A search of Ruth’s house revealed numerous signs of child neglect. It also revealed her obsessive interest in the occult. A picture of Leonardo’s Vitruvian Man on a magazine cover was enough to convince the cops they were looking at a ritualistic murder, and that Ruth was guilty as sin.
Nevermind that there was no evidence; they’d get a confession out of her. They didn’t, of course, despite 20 hours of bullying and intimidation.
Ruth was tried for murder but acquitted when her lawyer punched one hole after another in the prosecution’s so-called case.

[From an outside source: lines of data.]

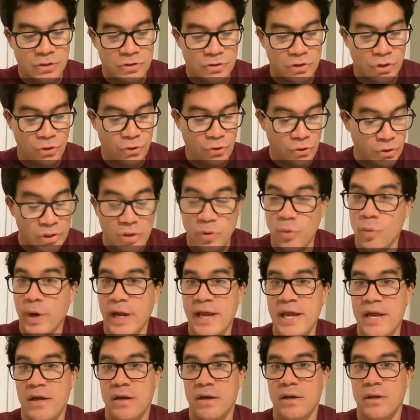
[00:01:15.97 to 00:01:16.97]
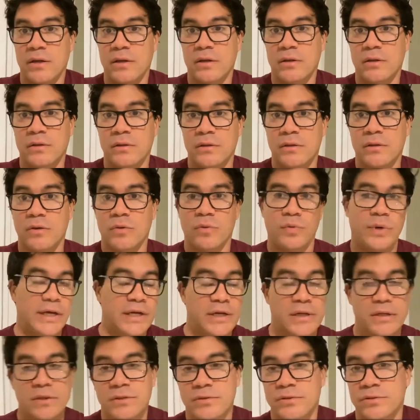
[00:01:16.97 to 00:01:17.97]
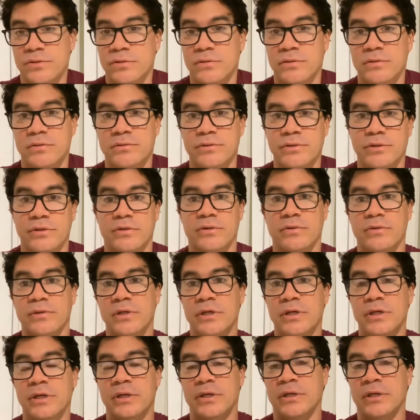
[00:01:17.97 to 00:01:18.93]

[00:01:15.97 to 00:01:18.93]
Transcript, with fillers: So you can wait until, you know,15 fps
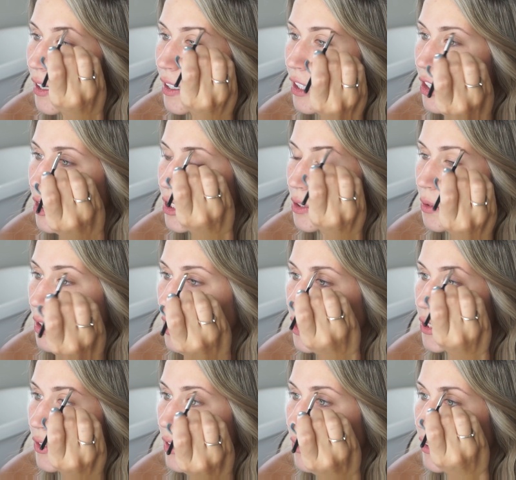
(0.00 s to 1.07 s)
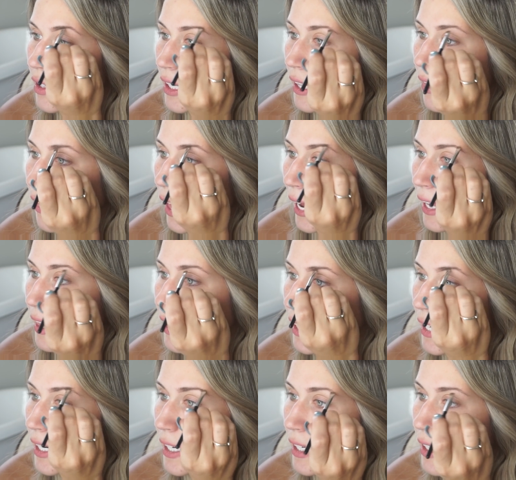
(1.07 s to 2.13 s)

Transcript: And you just want to do it really lightly.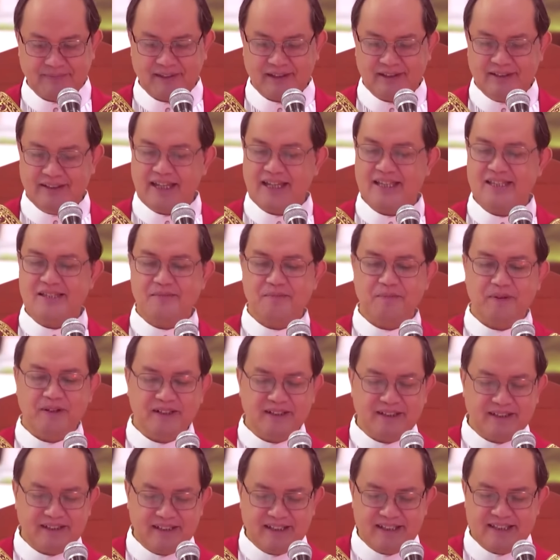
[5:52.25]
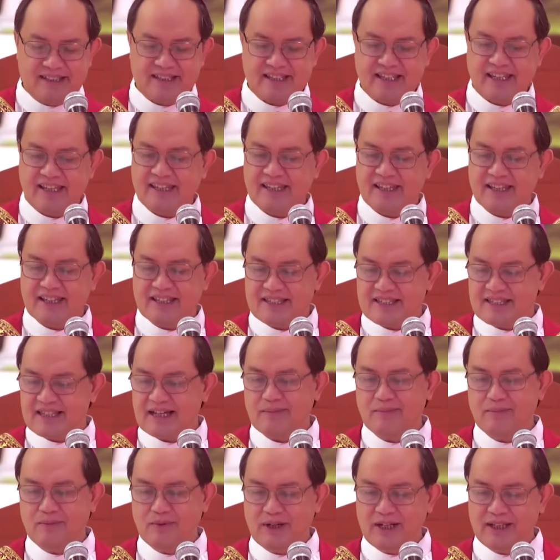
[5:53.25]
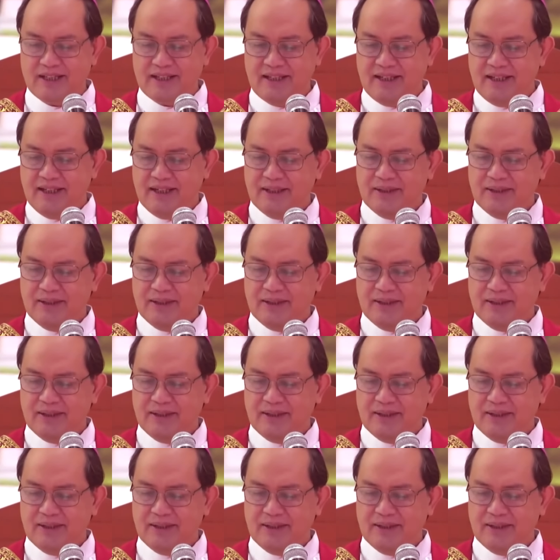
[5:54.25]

desperately seeking someone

Because she pleaded guilty to neglectful parenting, however, she was sentenced to seven years in prison. The hate campaign against her didn’t abate after her release.
It was thrilling to watch the present-day detectives comb through the old files, until one of them, in a terrific piece of police work, discovered the chink that blew the case open. Ever present, though, was the overwhelming sadness of a young life snuffed out and another life, no matter how imperfect, blighted forever.